C’è un luogo, nel cuore di Lodi, dove la musica incontra il teatro, la poesia dialoga con la natura e il tempo sembra rallentare sotto i portici antichi del Chiostro dell’Ospedale Vecchio. È qui che torna “Vien musica dal chiostro”, la rassegna culturale promossa dalla Pro Loco di Lodi e dall’associazione Crocevia, in collaborazione con il Comune di Lodi e l’Asst di Lodi, che da cinque anni trasforma uno degli angoli più suggestivi della città in uno spazio di emozioni, incontri e bellezza condivisa.
Da giugno a settembre 2026 il chiostro di via Bassi tornerà ad accendersi con spettacoli, concerti, laboratori, incontri e installazioni artistiche, tutti a ingresso libero, in un’edizione speciale dedicata alla “Terra”: elemento originario, grembo di memoria, radice della vita e simbolo del legame profondo tra uomo e natura.
Non sarà soltanto una rassegna culturale. Sarà un viaggio. Un percorso che attraversa miti antichi, spiritualità, musica, poesia e riflessioni contemporanee, portando il pubblico dentro storie capaci di parlare al presente.
Nata per raccontare e valorizzare la figura straordinaria di Paolo Gorini — scienziato visionario, anatomista, geologo, inventore e intellettuale dell’Ottocento — “Vien musica dal chiostro” ha saputo negli anni diventare qualcosa di più: un luogo dove arte e conoscenza si incontrano.
E proprio dalla materia e dai suoi misteri prende forma il nuovo ciclo quadriennale dedicato ai quattro elementi naturali: Terra, Acqua, Fuoco e Aria. Un percorso simbolico che parte proprio dalla Terra, elemento che custodisce radici, fragilità e futuro.

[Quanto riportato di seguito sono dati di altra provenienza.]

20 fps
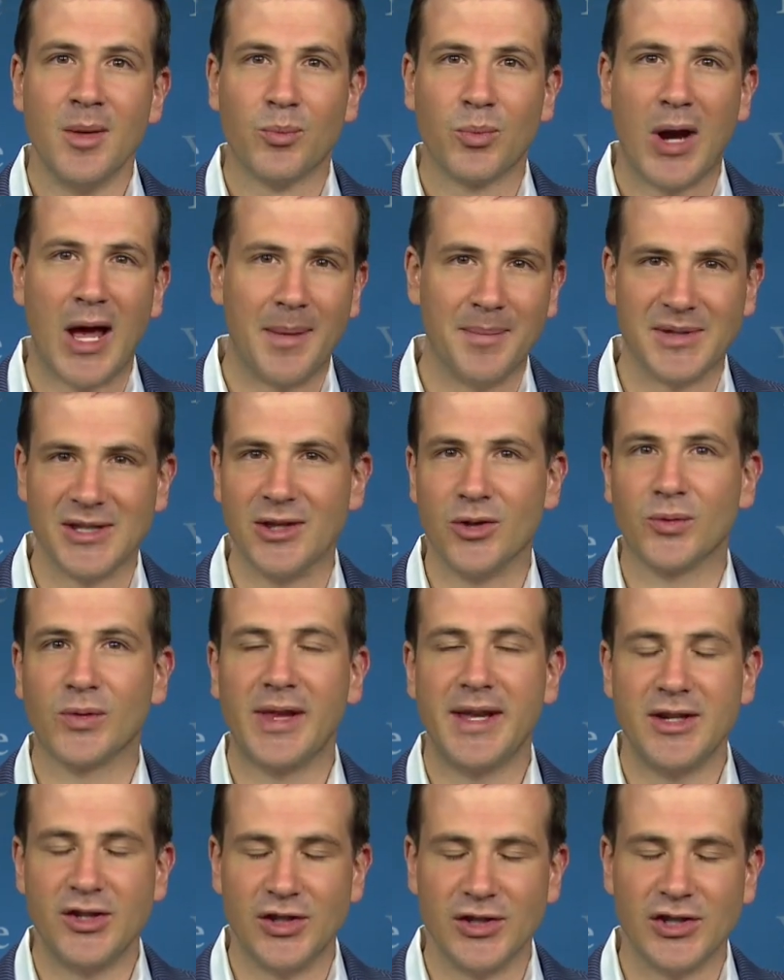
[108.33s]
problems in the
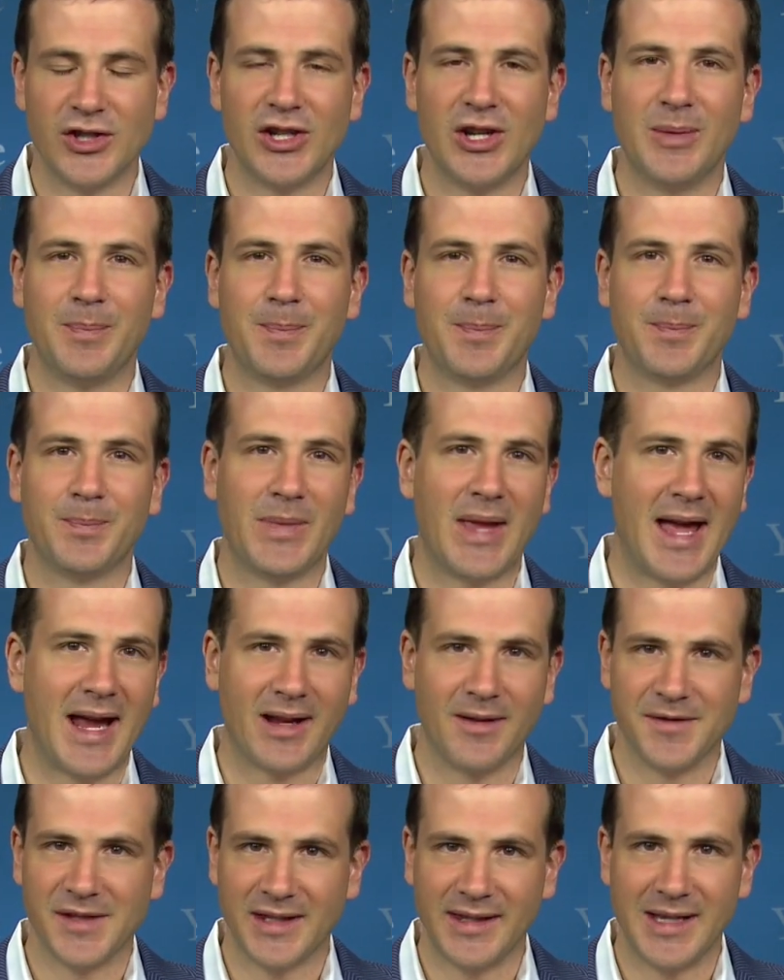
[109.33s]
relationship,
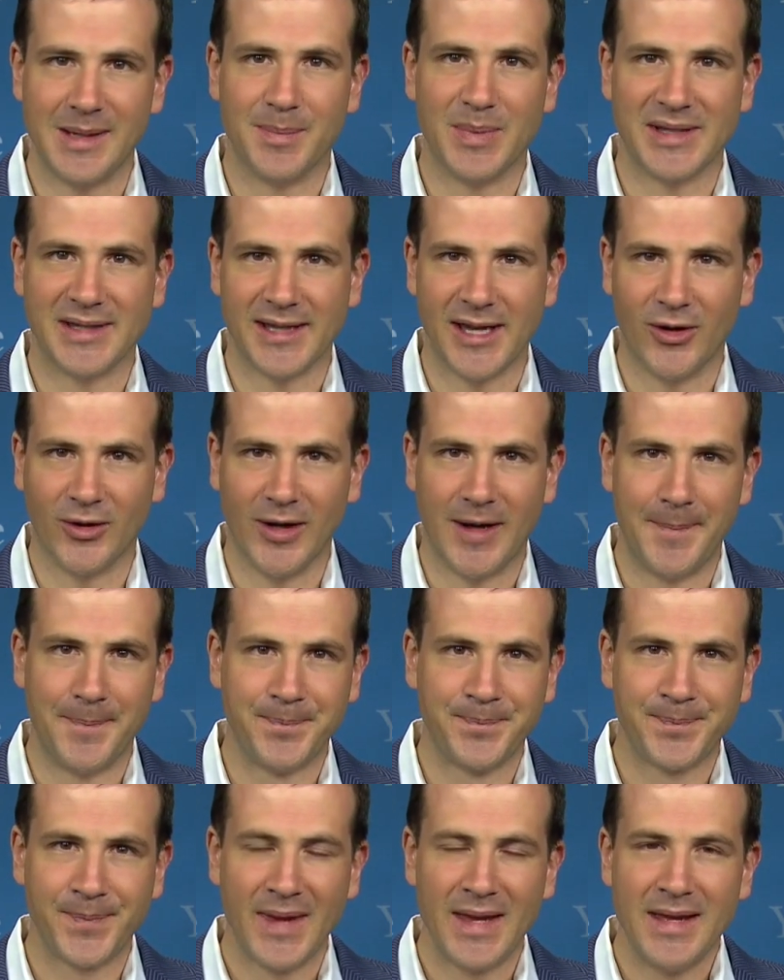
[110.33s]
lack of sleep, etc.
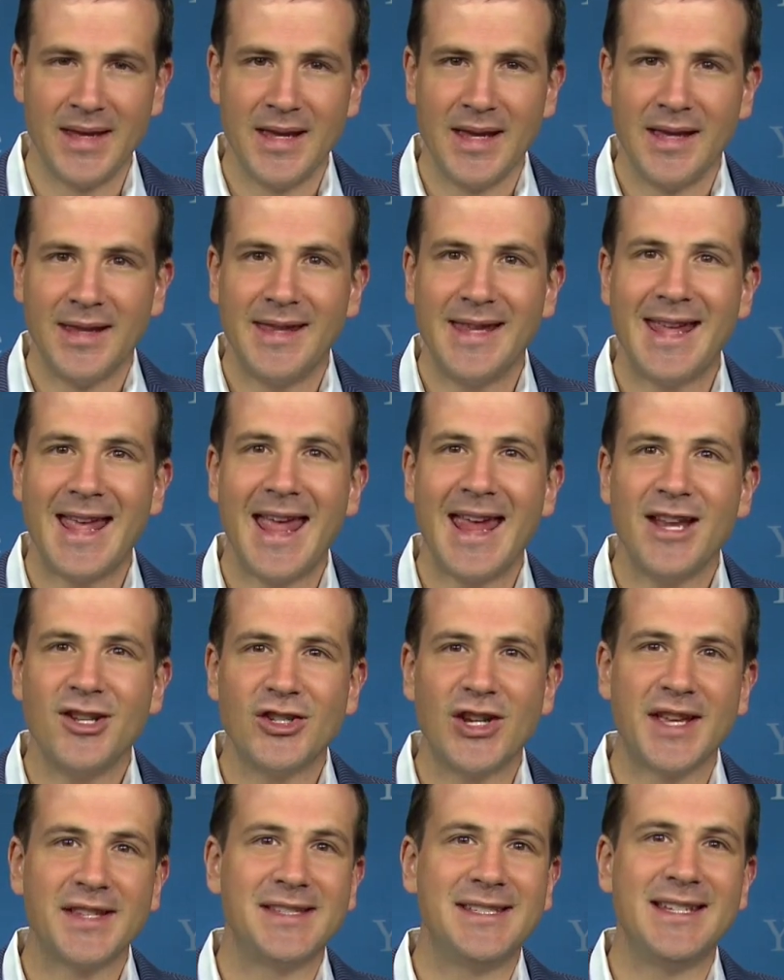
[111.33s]
The
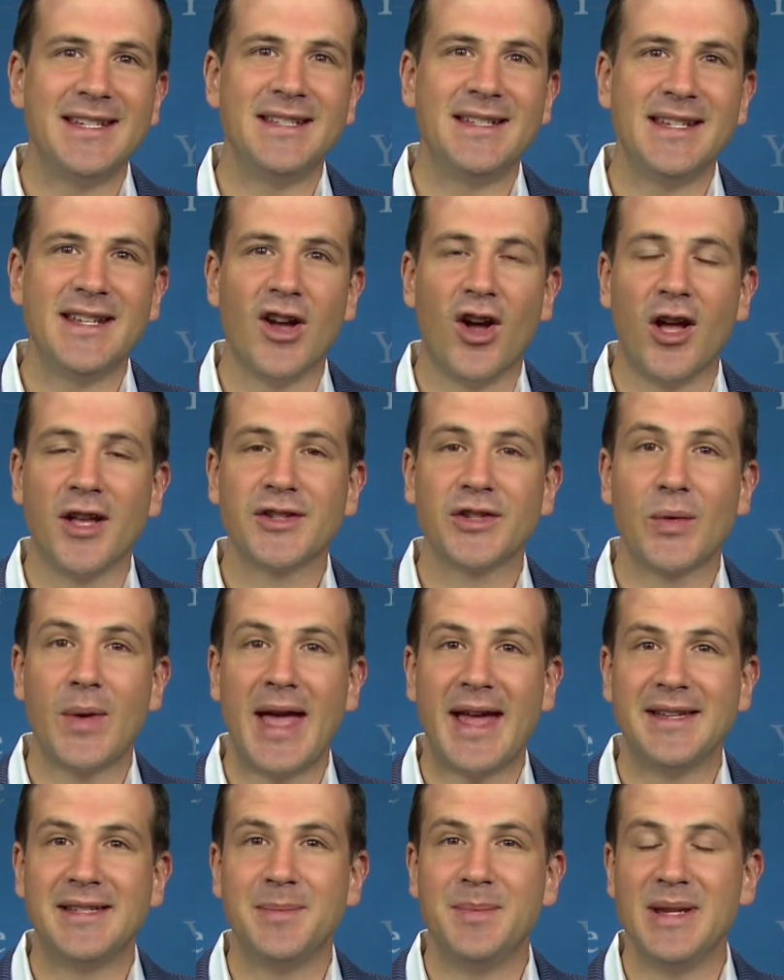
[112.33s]
HSDD also
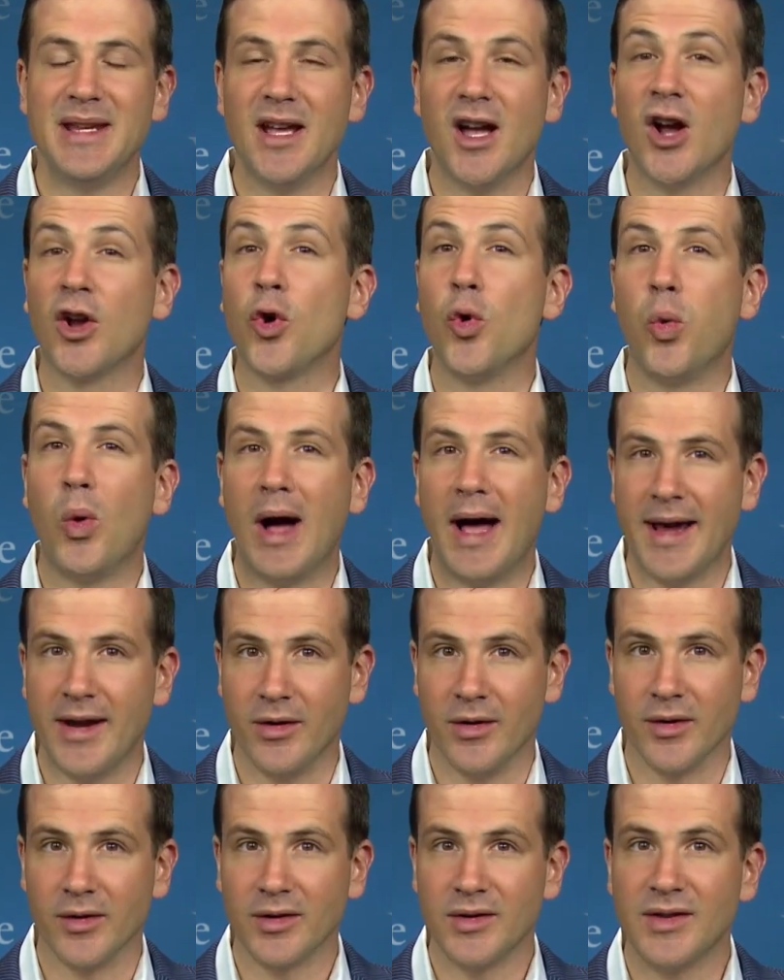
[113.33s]
had to be
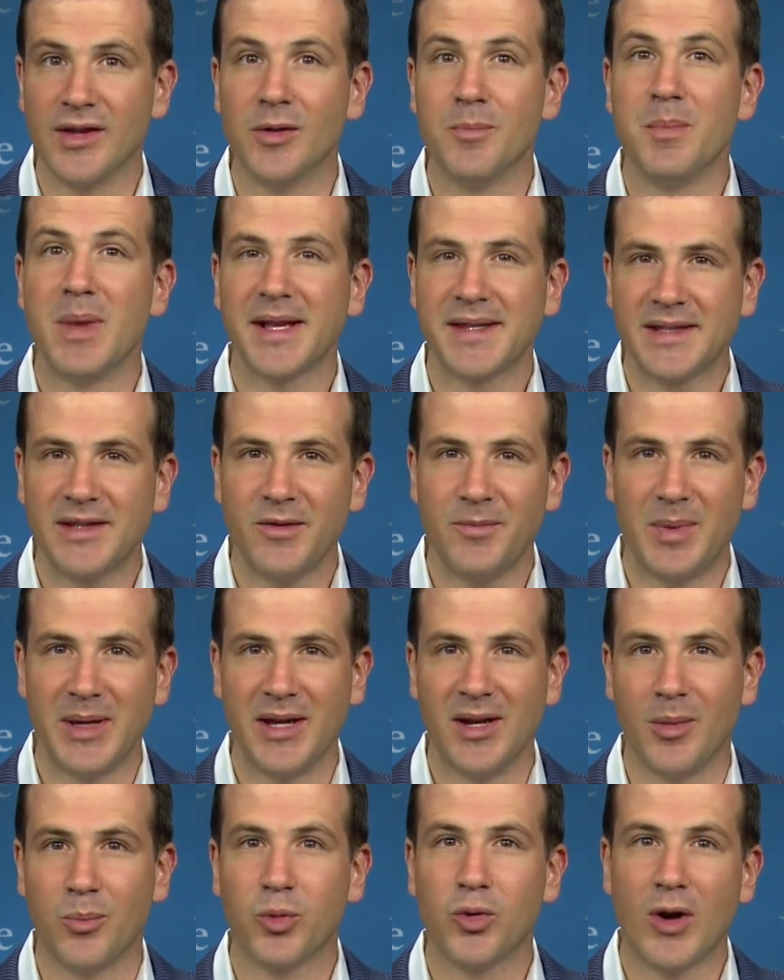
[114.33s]
acquired. There must have
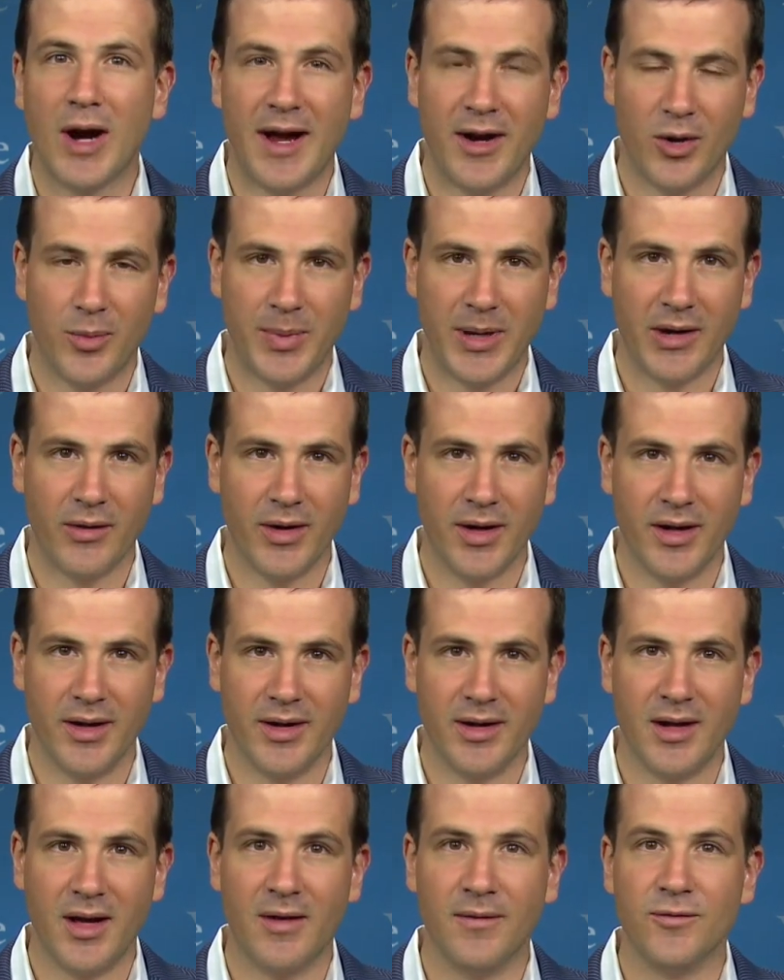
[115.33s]
been a prior
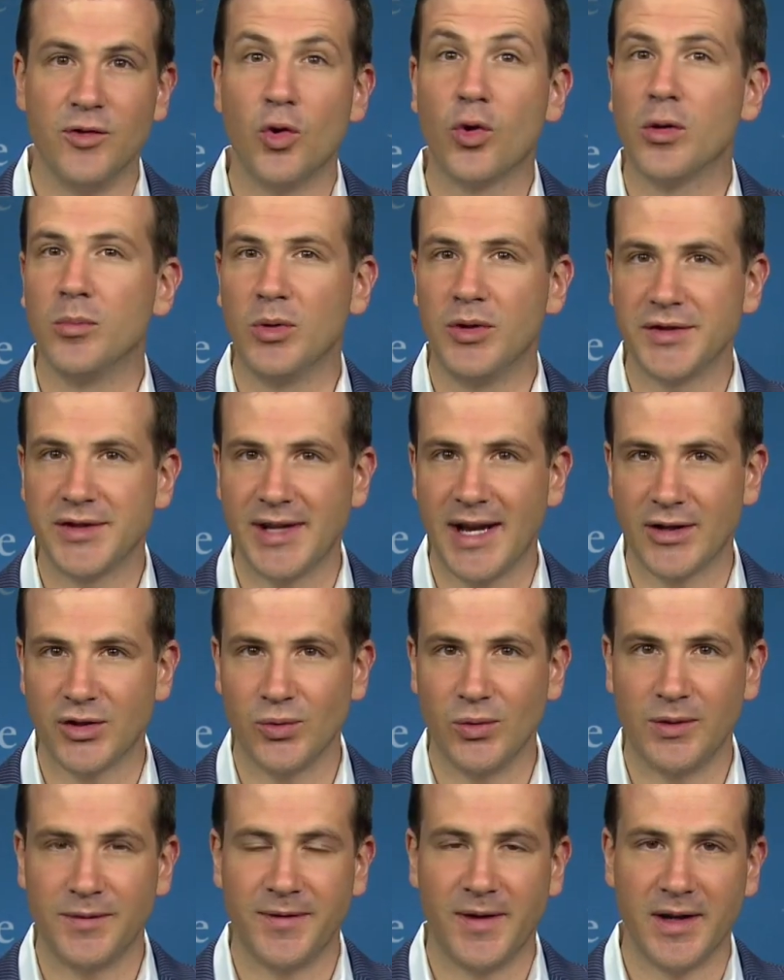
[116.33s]
period of normal
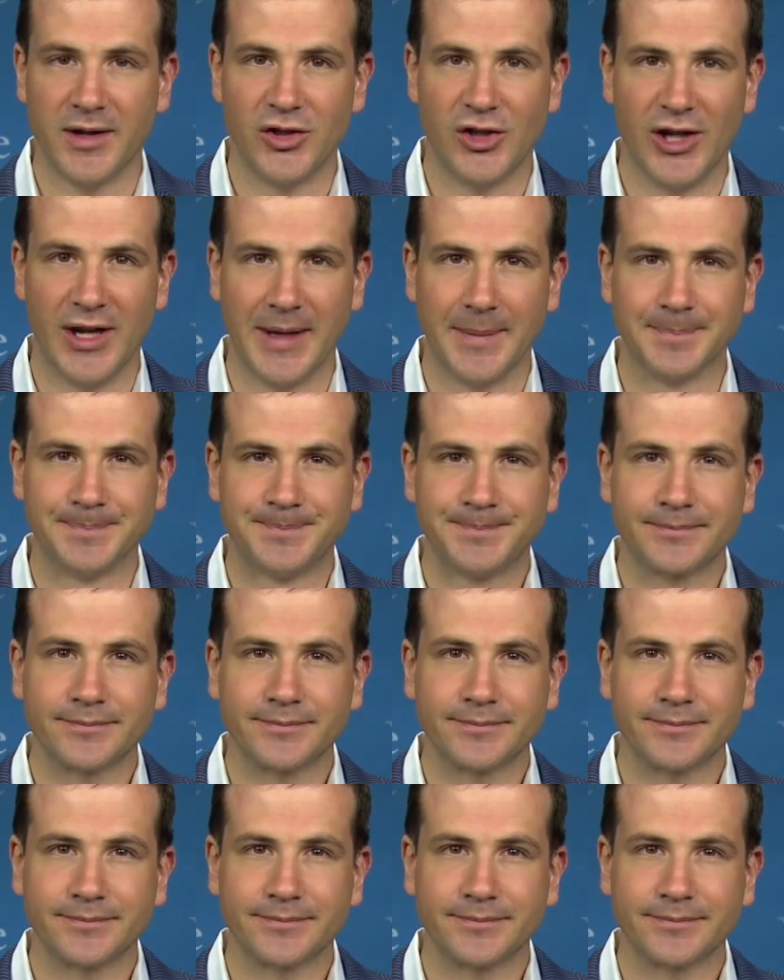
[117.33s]
sexual functioning.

Il programma 2026 si articolerà in quattro weekend tematici tra giugno e settembre: “Terre medievali” dal 5 al 7 giugno, “Dei e uomini in ascolto” dal 19 al 21 giugno, “Il frutto della terra” dal 4 al 6 settembre e “Quale futuro?” dall’11 al 13 settembre.
I venerdì sera saranno dedicati ai grandi spettacoli teatrali e musicali. Si partirà con “Inferno di Dante”, intensa rilettura della prima Cantica con Christian Poggioni e le musiche di Adriano Sangineto. Seguirà “Baccante”, ispirato alle “Baccanti” di Euripide con Giulia Gaudenzi. A settembre spazio alla biodiversità e alla memoria agricola con “Mirabili e iocondi fruttiferi”, incontro-racconto con Isabella Dalla Ragione accompagnata dalle musiche di Sara Calvanelli e Virginia Sutera. Chiusura affidata al concerto di percussioni “Il suono della terra”, tra ritmi, culture e materiali di recupero.
Ampio spazio anche ai laboratori del sabato dedicati a bambini e famiglie: mosaici ispirati alla natura, danze popolari, biodiversità, semi antichi e persino strumenti musicali creati con materiali riciclati.
Le domeniche pomeriggio saranno invece dedicate agli incontri e alle riflessioni sul rapporto tra uomo, ambiente e spiritualità. Tra gli ospiti figurano monsignor Paolo Braida, fra Diego Taddei, Mohamed Ba, l’artista Luca Boffi e lo scrittore e poeta Tiziano Fratus.
A completare il programma anche due esposizioni artistiche: “Terra Crea” di Tonino Negri e “Caro Campo” di Luca Boffi, visitabili durante gli orari della rassegna.
“Vien musica dal chiostro” si conferma così non solo un festival culturale, ma un’esperienza immersiva che intreccia arte, natura, pensiero e memoria in uno dei luoghi più affascinanti della città.